Top of Dataset
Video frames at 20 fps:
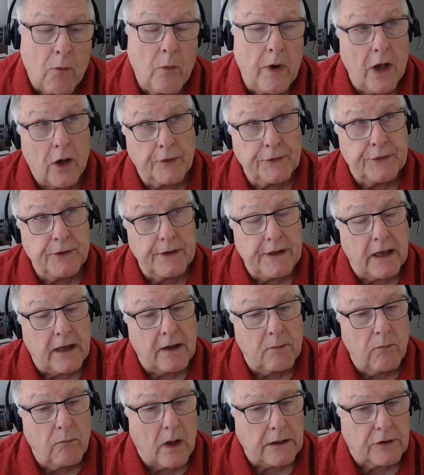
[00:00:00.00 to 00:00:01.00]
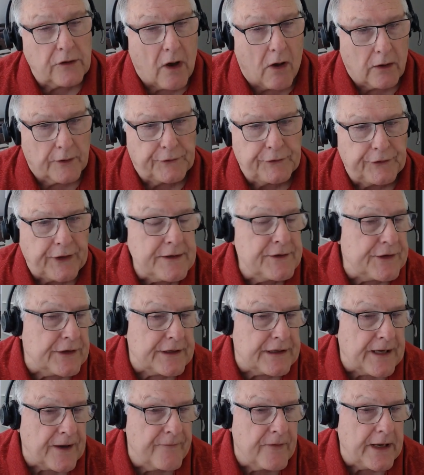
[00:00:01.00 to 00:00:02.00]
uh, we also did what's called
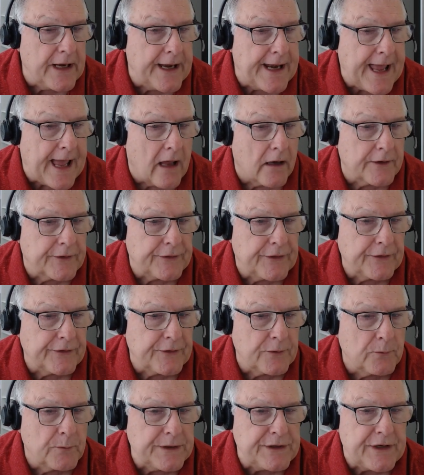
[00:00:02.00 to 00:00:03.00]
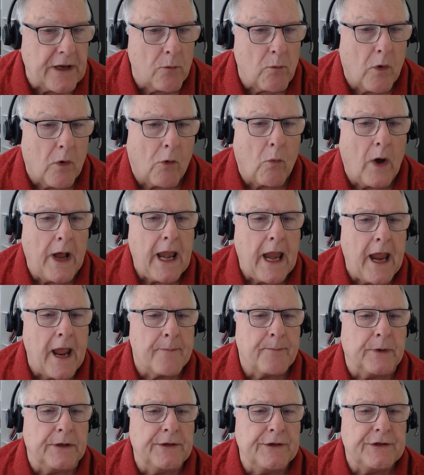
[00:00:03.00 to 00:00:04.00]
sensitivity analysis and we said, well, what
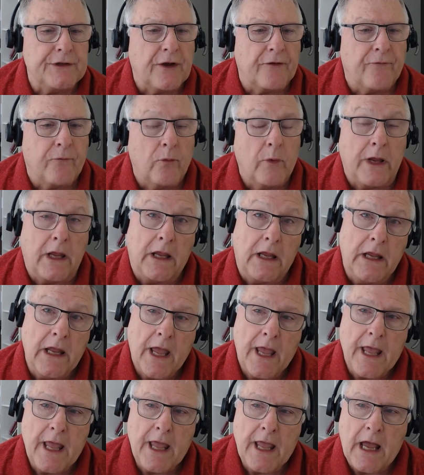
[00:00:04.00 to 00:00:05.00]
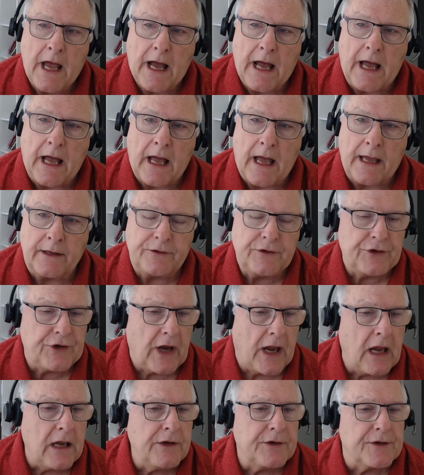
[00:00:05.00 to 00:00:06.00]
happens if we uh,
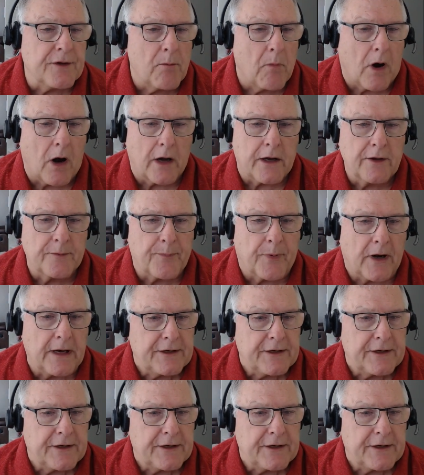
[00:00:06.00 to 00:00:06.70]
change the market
Bottom of Dataset
▸ Task: Write out the whole listing exactly as it appears, and omit the pictures.

▸ Answer box:
Video frames at 20 fps:
[00:00:00.00 to 00:00:01.00]
[00:00:01.00 to 00:00:02.00]
uh, we also did what's called
[00:00:02.00 to 00:00:03.00]
[00:00:03.00 to 00:00:04.00]
sensitivity analysis and we said, well, what
[00:00:04.00 to 00:00:05.00]
[00:00:05.00 to 00:00:06.00]
happens if we uh,
[00:00:06.00 to 00:00:06.70]
change the market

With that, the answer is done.